■ **PROBLEM DETAILS**: Reproduce exactly, from the data that follows, the line with "[33:37.10-33:38.10]", the line with "[00:00:06.00 to 00:00:07.00]", and every line that lies between them.

■ **DATA FOR ANALYSIS**:
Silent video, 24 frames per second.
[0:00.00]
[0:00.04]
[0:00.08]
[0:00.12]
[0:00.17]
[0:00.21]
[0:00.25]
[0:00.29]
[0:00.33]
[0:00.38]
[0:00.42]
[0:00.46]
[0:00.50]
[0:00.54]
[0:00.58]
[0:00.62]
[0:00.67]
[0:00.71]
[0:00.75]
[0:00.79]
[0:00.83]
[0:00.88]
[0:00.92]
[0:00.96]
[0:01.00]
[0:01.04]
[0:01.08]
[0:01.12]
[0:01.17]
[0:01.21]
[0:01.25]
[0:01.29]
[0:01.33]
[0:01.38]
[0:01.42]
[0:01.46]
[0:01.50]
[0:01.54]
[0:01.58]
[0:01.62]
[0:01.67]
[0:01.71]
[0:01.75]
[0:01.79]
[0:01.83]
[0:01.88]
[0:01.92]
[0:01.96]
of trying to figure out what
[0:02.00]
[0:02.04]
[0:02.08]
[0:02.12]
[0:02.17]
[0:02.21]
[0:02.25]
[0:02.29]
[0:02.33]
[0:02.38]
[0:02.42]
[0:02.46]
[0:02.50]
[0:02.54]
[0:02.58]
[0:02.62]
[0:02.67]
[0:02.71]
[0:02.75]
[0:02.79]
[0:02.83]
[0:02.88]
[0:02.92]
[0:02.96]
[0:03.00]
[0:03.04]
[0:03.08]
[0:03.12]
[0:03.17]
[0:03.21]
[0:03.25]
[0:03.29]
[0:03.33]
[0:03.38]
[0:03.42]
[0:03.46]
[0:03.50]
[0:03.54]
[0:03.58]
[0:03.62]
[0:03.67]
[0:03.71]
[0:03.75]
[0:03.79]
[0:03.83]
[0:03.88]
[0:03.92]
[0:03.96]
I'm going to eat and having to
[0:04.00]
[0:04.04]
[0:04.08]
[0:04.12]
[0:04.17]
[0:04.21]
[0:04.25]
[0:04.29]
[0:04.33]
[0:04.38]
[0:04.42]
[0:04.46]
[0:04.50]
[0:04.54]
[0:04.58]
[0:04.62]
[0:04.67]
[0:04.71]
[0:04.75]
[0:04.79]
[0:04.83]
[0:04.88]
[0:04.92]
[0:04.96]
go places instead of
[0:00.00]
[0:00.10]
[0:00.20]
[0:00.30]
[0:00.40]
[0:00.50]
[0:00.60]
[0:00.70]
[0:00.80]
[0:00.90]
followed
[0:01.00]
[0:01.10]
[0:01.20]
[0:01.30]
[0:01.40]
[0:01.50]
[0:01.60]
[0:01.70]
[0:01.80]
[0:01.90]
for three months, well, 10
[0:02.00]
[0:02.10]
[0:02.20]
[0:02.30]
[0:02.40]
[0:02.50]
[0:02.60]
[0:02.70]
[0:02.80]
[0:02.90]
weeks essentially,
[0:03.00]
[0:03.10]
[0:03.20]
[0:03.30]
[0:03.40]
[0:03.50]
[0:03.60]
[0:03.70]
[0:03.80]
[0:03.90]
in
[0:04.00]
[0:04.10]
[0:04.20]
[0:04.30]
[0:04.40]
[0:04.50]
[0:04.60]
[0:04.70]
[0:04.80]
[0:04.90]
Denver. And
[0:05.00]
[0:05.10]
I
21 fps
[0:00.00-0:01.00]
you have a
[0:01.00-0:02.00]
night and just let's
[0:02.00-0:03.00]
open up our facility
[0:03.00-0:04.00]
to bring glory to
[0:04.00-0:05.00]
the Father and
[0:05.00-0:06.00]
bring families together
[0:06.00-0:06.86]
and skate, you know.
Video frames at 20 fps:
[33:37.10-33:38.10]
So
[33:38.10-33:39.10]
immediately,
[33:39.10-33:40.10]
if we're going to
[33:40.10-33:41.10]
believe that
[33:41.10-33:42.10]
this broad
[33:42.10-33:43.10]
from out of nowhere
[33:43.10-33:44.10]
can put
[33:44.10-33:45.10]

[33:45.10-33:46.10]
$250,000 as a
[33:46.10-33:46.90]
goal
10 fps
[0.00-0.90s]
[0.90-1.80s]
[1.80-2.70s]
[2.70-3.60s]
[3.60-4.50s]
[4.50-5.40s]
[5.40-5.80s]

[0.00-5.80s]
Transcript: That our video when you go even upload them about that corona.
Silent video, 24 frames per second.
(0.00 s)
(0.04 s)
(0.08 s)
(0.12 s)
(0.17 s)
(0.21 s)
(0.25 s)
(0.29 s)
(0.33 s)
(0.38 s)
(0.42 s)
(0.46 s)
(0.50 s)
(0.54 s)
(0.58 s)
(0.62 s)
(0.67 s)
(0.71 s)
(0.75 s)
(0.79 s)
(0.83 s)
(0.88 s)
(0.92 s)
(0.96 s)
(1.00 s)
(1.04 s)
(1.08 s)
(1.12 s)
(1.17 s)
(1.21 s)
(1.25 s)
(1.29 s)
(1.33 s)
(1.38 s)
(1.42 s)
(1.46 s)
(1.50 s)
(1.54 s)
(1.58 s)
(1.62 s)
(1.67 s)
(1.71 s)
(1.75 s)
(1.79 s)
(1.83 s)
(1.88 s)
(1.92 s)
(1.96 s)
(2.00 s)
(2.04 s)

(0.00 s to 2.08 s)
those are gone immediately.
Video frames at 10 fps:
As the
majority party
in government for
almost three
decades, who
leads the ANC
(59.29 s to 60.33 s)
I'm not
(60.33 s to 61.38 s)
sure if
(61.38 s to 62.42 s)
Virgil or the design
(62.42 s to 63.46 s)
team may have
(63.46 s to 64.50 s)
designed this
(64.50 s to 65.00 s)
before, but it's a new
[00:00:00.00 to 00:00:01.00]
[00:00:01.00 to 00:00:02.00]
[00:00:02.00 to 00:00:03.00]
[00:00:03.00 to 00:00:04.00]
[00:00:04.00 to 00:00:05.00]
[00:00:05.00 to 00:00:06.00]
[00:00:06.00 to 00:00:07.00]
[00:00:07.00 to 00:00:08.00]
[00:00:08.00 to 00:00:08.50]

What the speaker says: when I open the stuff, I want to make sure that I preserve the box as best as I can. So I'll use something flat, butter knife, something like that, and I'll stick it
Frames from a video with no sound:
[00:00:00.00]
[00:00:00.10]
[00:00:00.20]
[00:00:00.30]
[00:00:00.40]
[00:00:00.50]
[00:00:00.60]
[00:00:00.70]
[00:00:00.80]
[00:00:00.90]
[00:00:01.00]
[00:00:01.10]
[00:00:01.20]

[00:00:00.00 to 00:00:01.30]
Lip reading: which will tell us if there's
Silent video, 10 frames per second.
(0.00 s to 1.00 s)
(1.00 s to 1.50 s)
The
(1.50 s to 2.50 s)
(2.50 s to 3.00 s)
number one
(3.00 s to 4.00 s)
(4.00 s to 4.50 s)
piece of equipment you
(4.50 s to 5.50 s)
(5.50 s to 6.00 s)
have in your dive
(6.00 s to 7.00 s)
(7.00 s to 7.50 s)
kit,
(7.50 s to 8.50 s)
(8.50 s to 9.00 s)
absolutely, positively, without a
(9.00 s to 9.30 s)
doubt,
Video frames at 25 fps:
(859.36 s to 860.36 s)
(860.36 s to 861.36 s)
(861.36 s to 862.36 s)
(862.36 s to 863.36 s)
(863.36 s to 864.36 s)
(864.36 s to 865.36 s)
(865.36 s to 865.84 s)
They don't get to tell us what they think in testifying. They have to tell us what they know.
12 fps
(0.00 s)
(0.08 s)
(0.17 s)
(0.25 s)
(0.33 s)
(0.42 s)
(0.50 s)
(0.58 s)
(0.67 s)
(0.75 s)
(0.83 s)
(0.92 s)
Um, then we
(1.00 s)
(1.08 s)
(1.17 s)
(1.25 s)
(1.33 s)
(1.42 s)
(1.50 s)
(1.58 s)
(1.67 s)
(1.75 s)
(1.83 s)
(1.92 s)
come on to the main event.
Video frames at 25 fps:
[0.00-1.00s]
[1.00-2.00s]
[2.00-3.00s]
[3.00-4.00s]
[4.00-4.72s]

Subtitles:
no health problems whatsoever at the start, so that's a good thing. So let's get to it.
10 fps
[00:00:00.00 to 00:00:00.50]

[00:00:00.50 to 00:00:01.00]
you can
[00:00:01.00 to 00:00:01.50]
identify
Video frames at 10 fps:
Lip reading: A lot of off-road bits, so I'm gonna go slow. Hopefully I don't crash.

■ **WRITTEN SOLUTION**:
[33:37.10-33:38.10]
So
[33:38.10-33:39.10]
immediately,
[33:39.10-33:40.10]
if we're going to
[33:40.10-33:41.10]
believe that
[33:41.10-33:42.10]
this broad
[33:42.10-33:43.10]
from out of nowhere
[33:43.10-33:44.10]
can put
[33:44.10-33:45.10]

[33:45.10-33:46.10]
$250,000 as a
[33:46.10-33:46.90]
goal
10 fps
[0.00-0.90s]
[0.90-1.80s]
[1.80-2.70s]
[2.70-3.60s]
[3.60-4.50s]
[4.50-5.40s]
[5.40-5.80s]

[0.00-5.80s]
Transcript: That our video when you go even upload them about that corona.
Silent video, 24 frames per second.
(0.00 s)
(0.04 s)
(0.08 s)
(0.12 s)
(0.17 s)
(0.21 s)
(0.25 s)
(0.29 s)
(0.33 s)
(0.38 s)
(0.42 s)
(0.46 s)
(0.50 s)
(0.54 s)
(0.58 s)
(0.62 s)
(0.67 s)
(0.71 s)
(0.75 s)
(0.79 s)
(0.83 s)
(0.88 s)
(0.92 s)
(0.96 s)
(1.00 s)
(1.04 s)
(1.08 s)
(1.12 s)
(1.17 s)
(1.21 s)
(1.25 s)
(1.29 s)
(1.33 s)
(1.38 s)
(1.42 s)
(1.46 s)
(1.50 s)
(1.54 s)
(1.58 s)
(1.62 s)
(1.67 s)
(1.71 s)
(1.75 s)
(1.79 s)
(1.83 s)
(1.88 s)
(1.92 s)
(1.96 s)
(2.00 s)
(2.04 s)

(0.00 s to 2.08 s)
those are gone immediately.
Video frames at 10 fps:
As the
majority party
in government for
almost three
decades, who
leads the ANC
(59.29 s to 60.33 s)
I'm not
(60.33 s to 61.38 s)
sure if
(61.38 s to 62.42 s)
Virgil or the design
(62.42 s to 63.46 s)
team may have
(63.46 s to 64.50 s)
designed this
(64.50 s to 65.00 s)
before, but it's a new
[00:00:00.00 to 00:00:01.00]
[00:00:01.00 to 00:00:02.00]
[00:00:02.00 to 00:00:03.00]
[00:00:03.00 to 00:00:04.00]
[00:00:04.00 to 00:00:05.00]
[00:00:05.00 to 00:00:06.00]
[00:00:06.00 to 00:00:07.00]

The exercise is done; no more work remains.